Exactly as written, set down each line of the data below except its pictures.
** Opening Extracted information block **
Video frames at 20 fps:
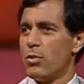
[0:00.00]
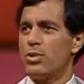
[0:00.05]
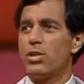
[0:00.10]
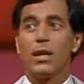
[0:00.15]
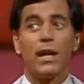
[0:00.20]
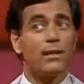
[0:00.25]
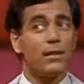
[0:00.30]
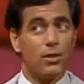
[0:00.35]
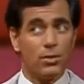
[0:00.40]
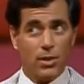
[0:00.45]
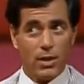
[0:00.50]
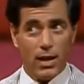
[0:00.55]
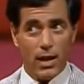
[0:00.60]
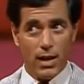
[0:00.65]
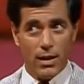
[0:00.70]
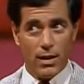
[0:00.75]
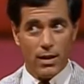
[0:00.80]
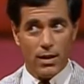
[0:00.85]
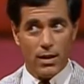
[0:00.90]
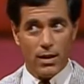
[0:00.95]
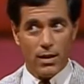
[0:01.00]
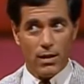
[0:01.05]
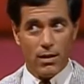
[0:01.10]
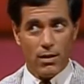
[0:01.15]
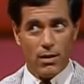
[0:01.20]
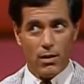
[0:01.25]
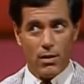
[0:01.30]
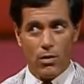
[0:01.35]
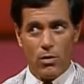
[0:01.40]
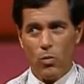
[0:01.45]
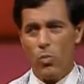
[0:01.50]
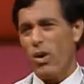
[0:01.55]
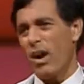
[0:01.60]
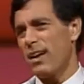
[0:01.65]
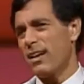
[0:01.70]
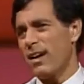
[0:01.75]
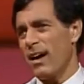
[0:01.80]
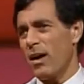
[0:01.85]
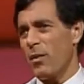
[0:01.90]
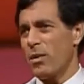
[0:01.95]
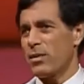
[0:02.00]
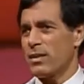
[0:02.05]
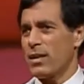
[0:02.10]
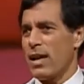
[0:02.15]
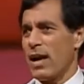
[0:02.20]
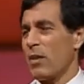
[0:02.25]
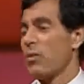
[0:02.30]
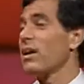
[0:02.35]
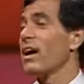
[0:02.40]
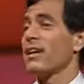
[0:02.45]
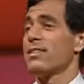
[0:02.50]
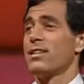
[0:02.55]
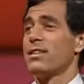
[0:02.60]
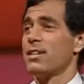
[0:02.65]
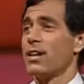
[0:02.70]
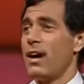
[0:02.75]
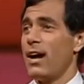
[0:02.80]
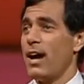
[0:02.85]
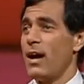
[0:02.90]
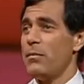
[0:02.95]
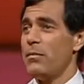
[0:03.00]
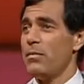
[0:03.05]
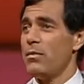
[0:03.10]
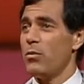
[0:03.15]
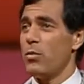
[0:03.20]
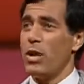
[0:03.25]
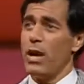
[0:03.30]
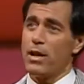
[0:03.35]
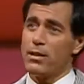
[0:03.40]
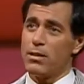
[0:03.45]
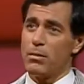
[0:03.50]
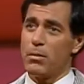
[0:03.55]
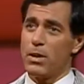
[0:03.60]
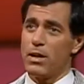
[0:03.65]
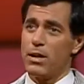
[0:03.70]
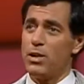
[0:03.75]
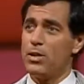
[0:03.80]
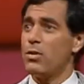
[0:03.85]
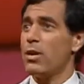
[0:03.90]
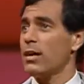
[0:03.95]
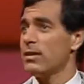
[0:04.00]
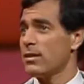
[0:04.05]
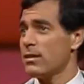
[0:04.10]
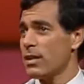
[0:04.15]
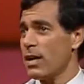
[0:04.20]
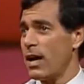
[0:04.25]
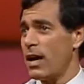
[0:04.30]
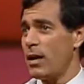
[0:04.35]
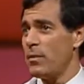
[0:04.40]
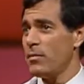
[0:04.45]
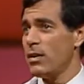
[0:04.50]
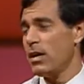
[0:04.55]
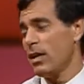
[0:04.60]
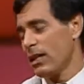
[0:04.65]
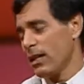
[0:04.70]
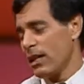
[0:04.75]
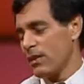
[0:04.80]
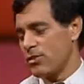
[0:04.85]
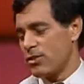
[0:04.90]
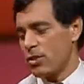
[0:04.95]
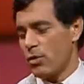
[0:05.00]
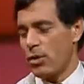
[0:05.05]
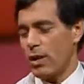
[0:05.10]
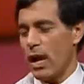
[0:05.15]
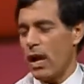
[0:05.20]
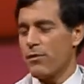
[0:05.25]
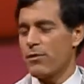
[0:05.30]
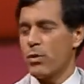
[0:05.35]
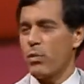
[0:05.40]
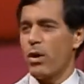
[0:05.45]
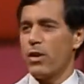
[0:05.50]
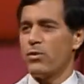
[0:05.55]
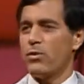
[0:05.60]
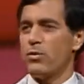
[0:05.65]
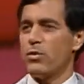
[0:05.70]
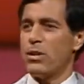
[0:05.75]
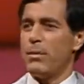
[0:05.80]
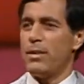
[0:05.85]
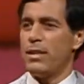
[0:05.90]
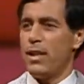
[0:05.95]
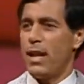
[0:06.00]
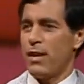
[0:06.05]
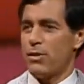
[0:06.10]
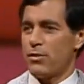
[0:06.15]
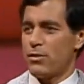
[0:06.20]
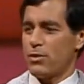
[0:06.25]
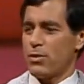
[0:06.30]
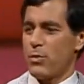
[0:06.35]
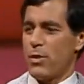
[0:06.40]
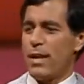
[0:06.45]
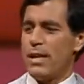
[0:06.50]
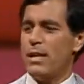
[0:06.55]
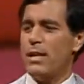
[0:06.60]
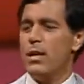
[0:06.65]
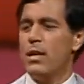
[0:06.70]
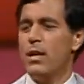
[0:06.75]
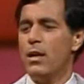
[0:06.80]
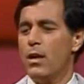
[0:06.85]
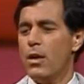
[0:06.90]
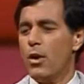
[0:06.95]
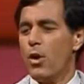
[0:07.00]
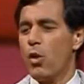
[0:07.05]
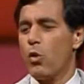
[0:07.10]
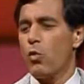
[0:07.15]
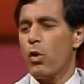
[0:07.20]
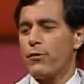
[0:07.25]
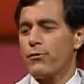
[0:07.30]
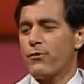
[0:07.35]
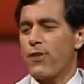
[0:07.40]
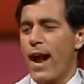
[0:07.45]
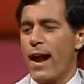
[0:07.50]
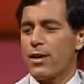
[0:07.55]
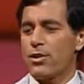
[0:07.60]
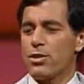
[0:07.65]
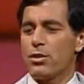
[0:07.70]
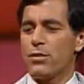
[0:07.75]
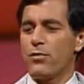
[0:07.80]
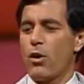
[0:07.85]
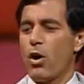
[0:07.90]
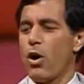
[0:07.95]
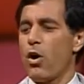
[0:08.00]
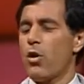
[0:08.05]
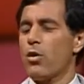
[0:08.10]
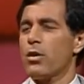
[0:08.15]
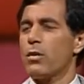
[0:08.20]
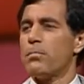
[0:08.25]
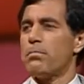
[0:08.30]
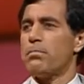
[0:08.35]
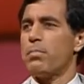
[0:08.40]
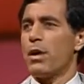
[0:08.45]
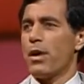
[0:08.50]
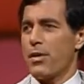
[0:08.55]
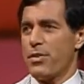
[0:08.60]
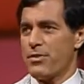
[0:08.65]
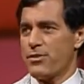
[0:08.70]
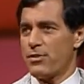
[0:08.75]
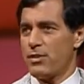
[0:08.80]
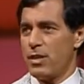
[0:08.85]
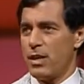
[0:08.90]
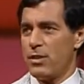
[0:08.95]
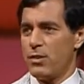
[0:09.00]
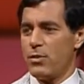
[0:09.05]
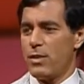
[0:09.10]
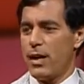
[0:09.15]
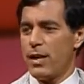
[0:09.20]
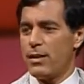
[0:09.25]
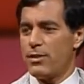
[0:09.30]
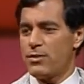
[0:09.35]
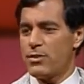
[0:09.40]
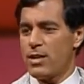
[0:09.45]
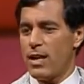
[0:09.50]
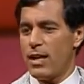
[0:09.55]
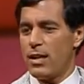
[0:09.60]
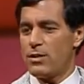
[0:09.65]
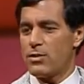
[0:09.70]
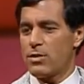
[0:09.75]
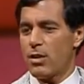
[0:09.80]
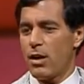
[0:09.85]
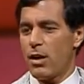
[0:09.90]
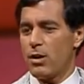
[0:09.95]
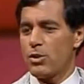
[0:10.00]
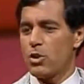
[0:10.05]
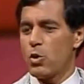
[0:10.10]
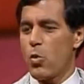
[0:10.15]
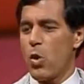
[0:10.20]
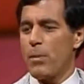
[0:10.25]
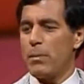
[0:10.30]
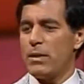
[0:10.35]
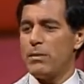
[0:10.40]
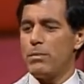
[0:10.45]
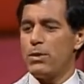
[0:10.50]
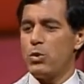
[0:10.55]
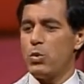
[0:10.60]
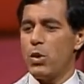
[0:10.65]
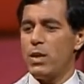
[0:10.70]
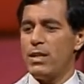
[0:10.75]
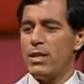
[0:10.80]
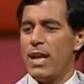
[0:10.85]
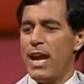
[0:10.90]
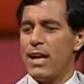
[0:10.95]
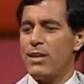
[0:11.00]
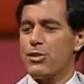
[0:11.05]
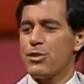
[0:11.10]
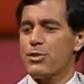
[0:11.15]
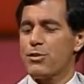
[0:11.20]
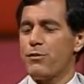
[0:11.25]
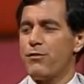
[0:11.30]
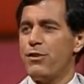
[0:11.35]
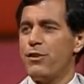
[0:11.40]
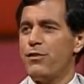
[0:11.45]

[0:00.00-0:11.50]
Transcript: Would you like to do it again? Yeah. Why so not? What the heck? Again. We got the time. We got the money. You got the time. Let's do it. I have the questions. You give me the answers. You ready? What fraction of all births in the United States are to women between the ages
** Closing Extracted information block **
▶ Exercise response
Video frames at 20 fps:
[0:00.00]
[0:00.05]
[0:00.10]
[0:00.15]
[0:00.20]
[0:00.25]
[0:00.30]
[0:00.35]
[0:00.40]
[0:00.45]
[0:00.50]
[0:00.55]
[0:00.60]
[0:00.65]
[0:00.70]
[0:00.75]
[0:00.80]
[0:00.85]
[0:00.90]
[0:00.95]
[0:01.00]
[0:01.05]
[0:01.10]
[0:01.15]
[0:01.20]
[0:01.25]
[0:01.30]
[0:01.35]
[0:01.40]
[0:01.45]
[0:01.50]
[0:01.55]
[0:01.60]
[0:01.65]
[0:01.70]
[0:01.75]
[0:01.80]
[0:01.85]
[0:01.90]
[0:01.95]
[0:02.00]
[0:02.05]
[0:02.10]
[0:02.15]
[0:02.20]
[0:02.25]
[0:02.30]
[0:02.35]
[0:02.40]
[0:02.45]
[0:02.50]
[0:02.55]
[0:02.60]
[0:02.65]
[0:02.70]
[0:02.75]
[0:02.80]
[0:02.85]
[0:02.90]
[0:02.95]
[0:03.00]
[0:03.05]
[0:03.10]
[0:03.15]
[0:03.20]
[0:03.25]
[0:03.30]
[0:03.35]
[0:03.40]
[0:03.45]
[0:03.50]
[0:03.55]
[0:03.60]
[0:03.65]
[0:03.70]
[0:03.75]
[0:03.80]
[0:03.85]
[0:03.90]
[0:03.95]
[0:04.00]
[0:04.05]
[0:04.10]
[0:04.15]
[0:04.20]
[0:04.25]
[0:04.30]
[0:04.35]
[0:04.40]
[0:04.45]
[0:04.50]
[0:04.55]
[0:04.60]
[0:04.65]
[0:04.70]
[0:04.75]
[0:04.80]
[0:04.85]
[0:04.90]
[0:04.95]
[0:05.00]
[0:05.05]
[0:05.10]
[0:05.15]
[0:05.20]
[0:05.25]
[0:05.30]
[0:05.35]
[0:05.40]
[0:05.45]
[0:05.50]
[0:05.55]
[0:05.60]
[0:05.65]
[0:05.70]
[0:05.75]
[0:05.80]
[0:05.85]
[0:05.90]
[0:05.95]
[0:06.00]
[0:06.05]
[0:06.10]
[0:06.15]
[0:06.20]
[0:06.25]
[0:06.30]
[0:06.35]
[0:06.40]
[0:06.45]
[0:06.50]
[0:06.55]
[0:06.60]
[0:06.65]
[0:06.70]
[0:06.75]
[0:06.80]
[0:06.85]
[0:06.90]
[0:06.95]
[0:07.00]
[0:07.05]
[0:07.10]
[0:07.15]
[0:07.20]
[0:07.25]
[0:07.30]
[0:07.35]
[0:07.40]
[0:07.45]
[0:07.50]
[0:07.55]
[0:07.60]
[0:07.65]
[0:07.70]
[0:07.75]
[0:07.80]
[0:07.85]
[0:07.90]
[0:07.95]
[0:08.00]
[0:08.05]
[0:08.10]
[0:08.15]
[0:08.20]
[0:08.25]
[0:08.30]
[0:08.35]
[0:08.40]
[0:08.45]
[0:08.50]
[0:08.55]
[0:08.60]
[0:08.65]
[0:08.70]
[0:08.75]
[0:08.80]
[0:08.85]
[0:08.90]
[0:08.95]
[0:09.00]
[0:09.05]
[0:09.10]
[0:09.15]
[0:09.20]
[0:09.25]
[0:09.30]
[0:09.35]
[0:09.40]
[0:09.45]
[0:09.50]
[0:09.55]
[0:09.60]
[0:09.65]
[0:09.70]
[0:09.75]
[0:09.80]
[0:09.85]
[0:09.90]
[0:09.95]
[0:10.00]
[0:10.05]
[0:10.10]
[0:10.15]
[0:10.20]
[0:10.25]
[0:10.30]
[0:10.35]
[0:10.40]
[0:10.45]
[0:10.50]
[0:10.55]
[0:10.60]
[0:10.65]
[0:10.70]
[0:10.75]
[0:10.80]
[0:10.85]
[0:10.90]
[0:10.95]
[0:11.00]
[0:11.05]
[0:11.10]
[0:11.15]
[0:11.20]
[0:11.25]
[0:11.30]
[0:11.35]
[0:11.40]
[0:11.45]

[0:00.00-0:11.50]
Transcript: Would you like to do it again? Yeah. Why so not? What the heck? Again. We got the time. We got the money. You got the time. Let's do it. I have the questions. You give me the answers. You ready? What fraction of all births in the United States are to women between the ages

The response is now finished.